Write out, exactly and in full, the line where "[0:00.00-0:01.00]" appears together with all lines that follow it in the entries below. Do not include pictures.

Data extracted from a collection
[Start of Attachment]
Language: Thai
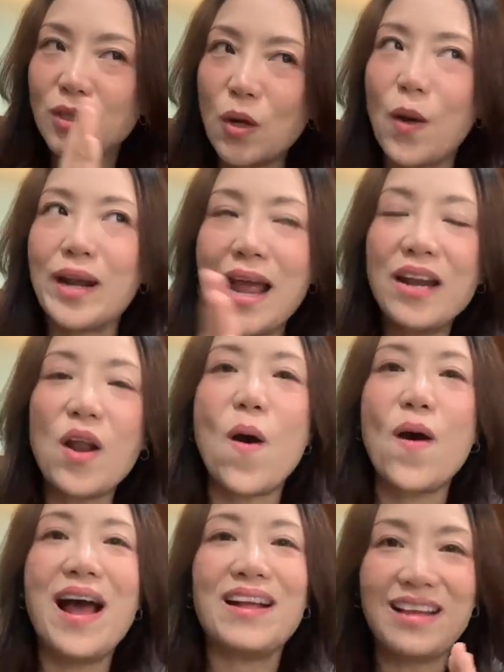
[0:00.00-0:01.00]
สอนให้น้อง
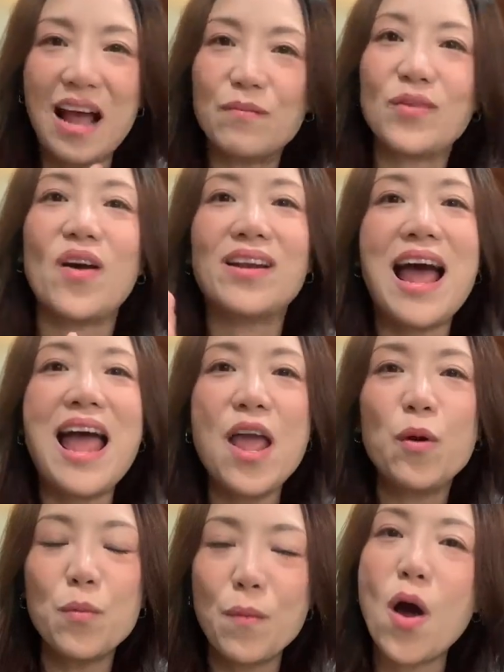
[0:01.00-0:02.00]
อะทำต่อหน้าให้
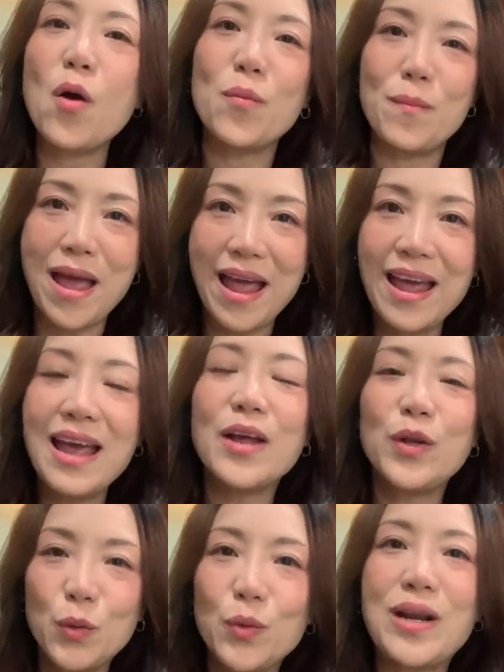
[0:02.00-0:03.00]
คุณพ่อ คุณแม่
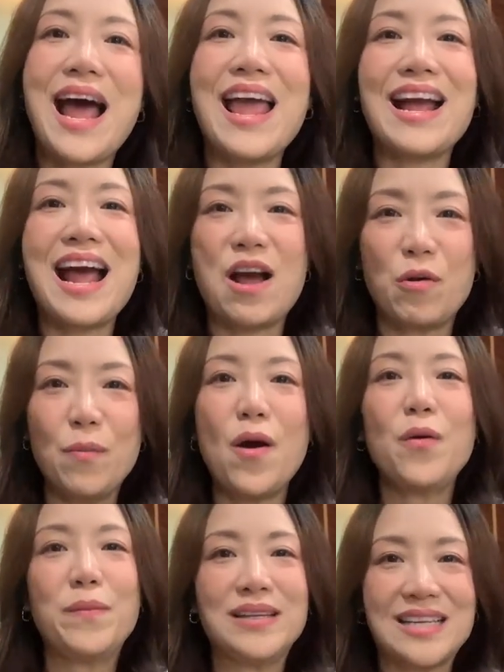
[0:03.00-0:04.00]
ดูได้ค่ะ คุณพ่อ
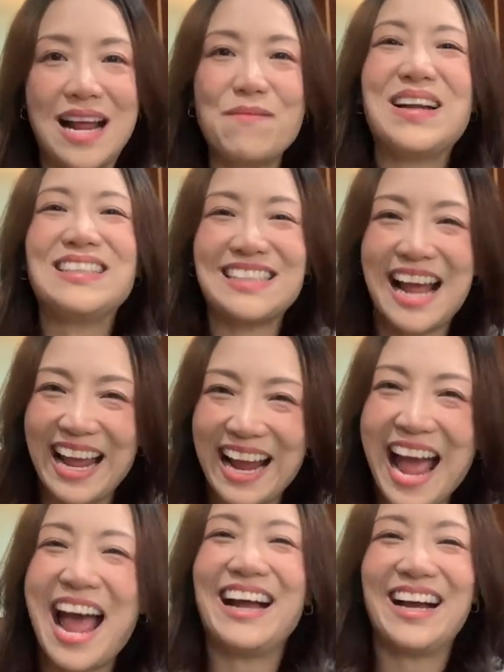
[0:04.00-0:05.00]
คุณแม่จะได้มั่นใจ
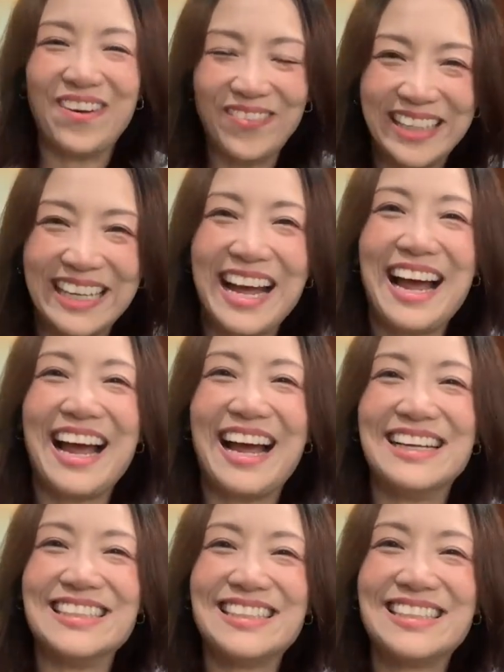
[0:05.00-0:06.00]
ค่ะ ขอบคุณ
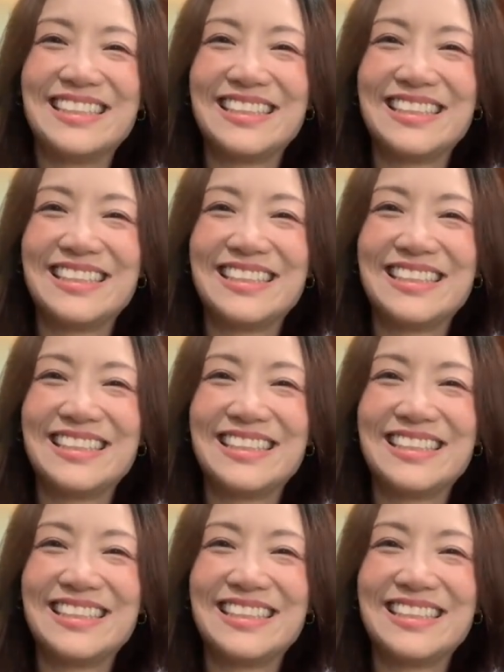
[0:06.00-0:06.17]
ค่ะ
[End of Attachment]
Exercise response
[0:00.00-0:01.00]
สอนให้น้อง
[0:01.00-0:02.00]
อะทำต่อหน้าให้
[0:02.00-0:03.00]
คุณพ่อ คุณแม่
[0:03.00-0:04.00]
ดูได้ค่ะ คุณพ่อ
[0:04.00-0:05.00]
คุณแม่จะได้มั่นใจ
[0:05.00-0:06.00]
ค่ะ ขอบคุณ
[0:06.00-0:06.17]
ค่ะ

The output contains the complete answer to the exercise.